Southwest Airlines announced Monday it is adding longtime airline executive and IndiGo co-founder Rakesh Gangwal to its board of directors. 

The move appears to be the airline’s latest defense from hedge fund Elliott Investment Management, which took a $1.9 billion activist stake in the company. Elliott has previously criticized Southwest’s board for not having enough external airline experience. 

Gangwal was previously the CEO and chairman of U.S. Airways and held executive roles at United Airlines and Air France. He helped found IndiGo — a low-cost carrier that has become the biggest airline in India — in 2006. 

“I have long admired Southwest Airlines and am honored to join the Board,” Gangwal said in a statement. “Together with the rest of the Board, I look forward to supporting the Company’s strategic direction and building on its well-earned reputation as one of the world’s most admired and respected airlines.”

Southwest’s ‘Poison Pill’

Shortly before the announcement of Gangwal’s appointment, Southwest said it would adopt a shareholder rights plan, more commonly known as a “poison pill,” to prevent Elliott from acquiring a controlling stake in the company. 

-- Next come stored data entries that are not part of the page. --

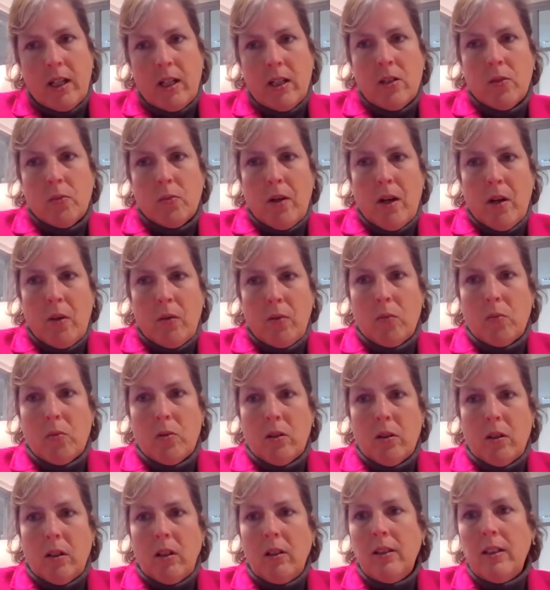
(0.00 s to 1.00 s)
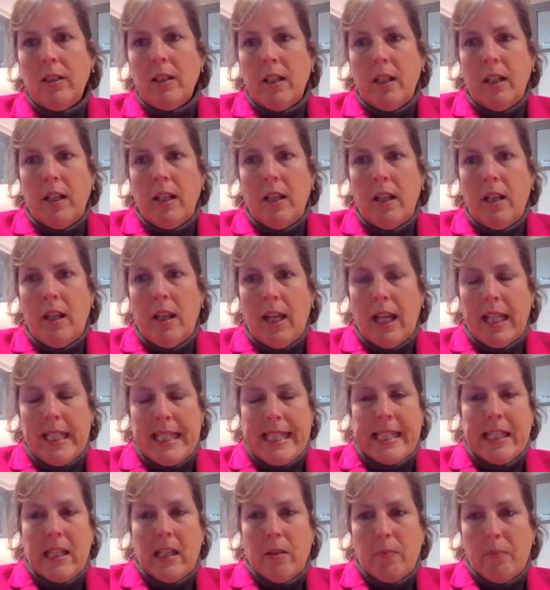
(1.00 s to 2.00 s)
located around the world,
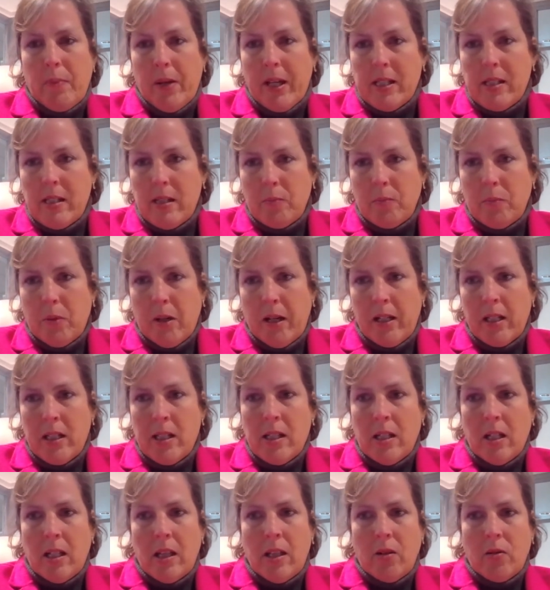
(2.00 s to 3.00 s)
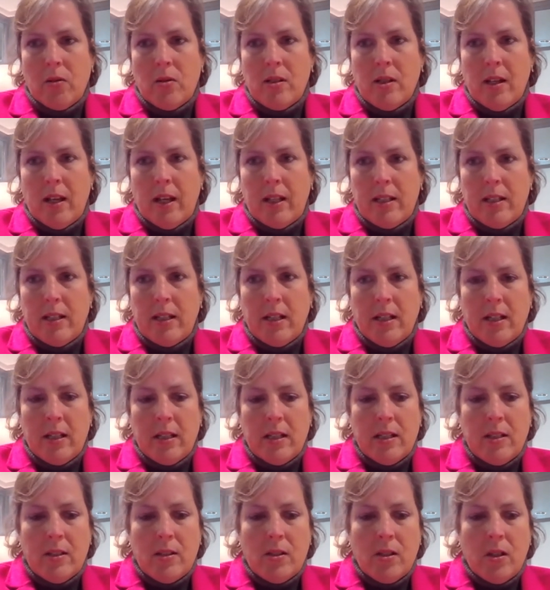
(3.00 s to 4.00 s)
and see the best and brightest of those
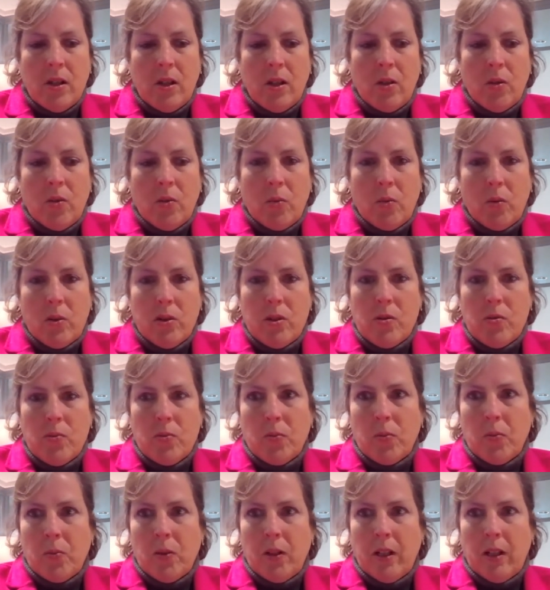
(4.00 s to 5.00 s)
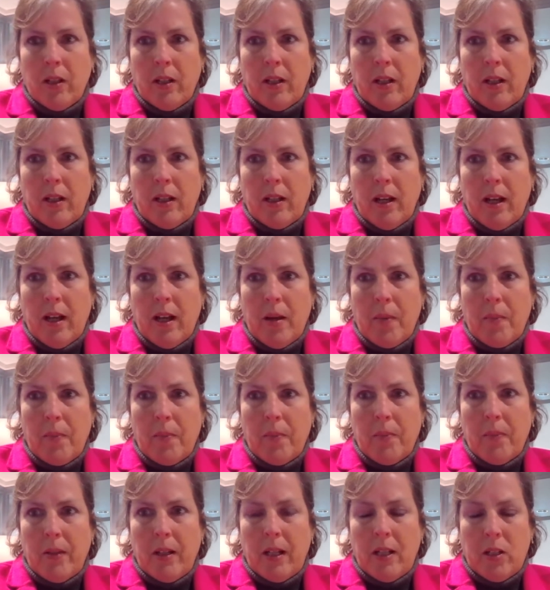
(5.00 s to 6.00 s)
ideas was really
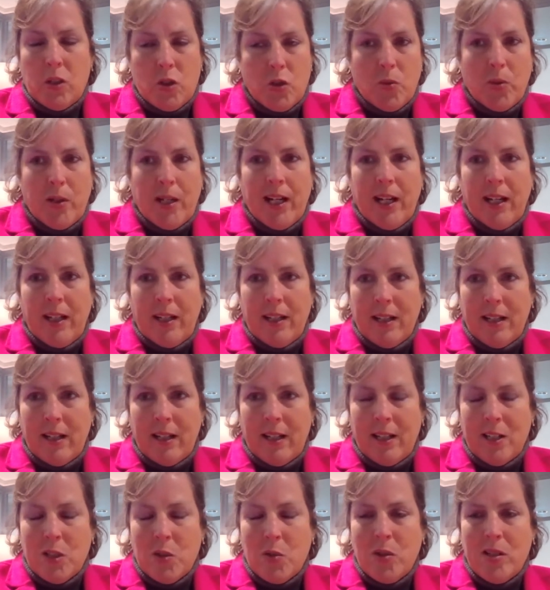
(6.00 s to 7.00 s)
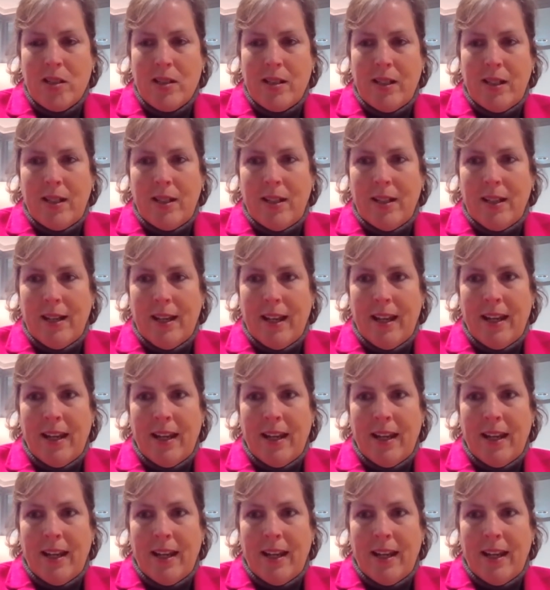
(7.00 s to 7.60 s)
intriguing and interesting.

The plan goes into effect if a shareholder acquires at least 12.5% of the company. If an investor has a controlling stake, then other shareholders have the opportunity to buy a Southwest share for every share they own at a 50% discount. The “poison pill” would dilute Elliott’s voting power if it were to acquire a majority stake in Southwest. 

The hedge fund has been advocating for Southwest CEO Bob Jordan and chairman Gary Kelly to resign, arguing that a leadership change would turn around the airline’s recent underperformance. So far, Southwest hasn’t been profitable in 2024 and the carrier recently lowered its outlook for the second quarter. 

Jordan said he doesn’t plan to resign. The CEO told analysts during an earnings call April 25 that executives are debating whether to add premium cabins and do away with open boarding to boost revenue.

Elliott did not immediately respond to a request for comment.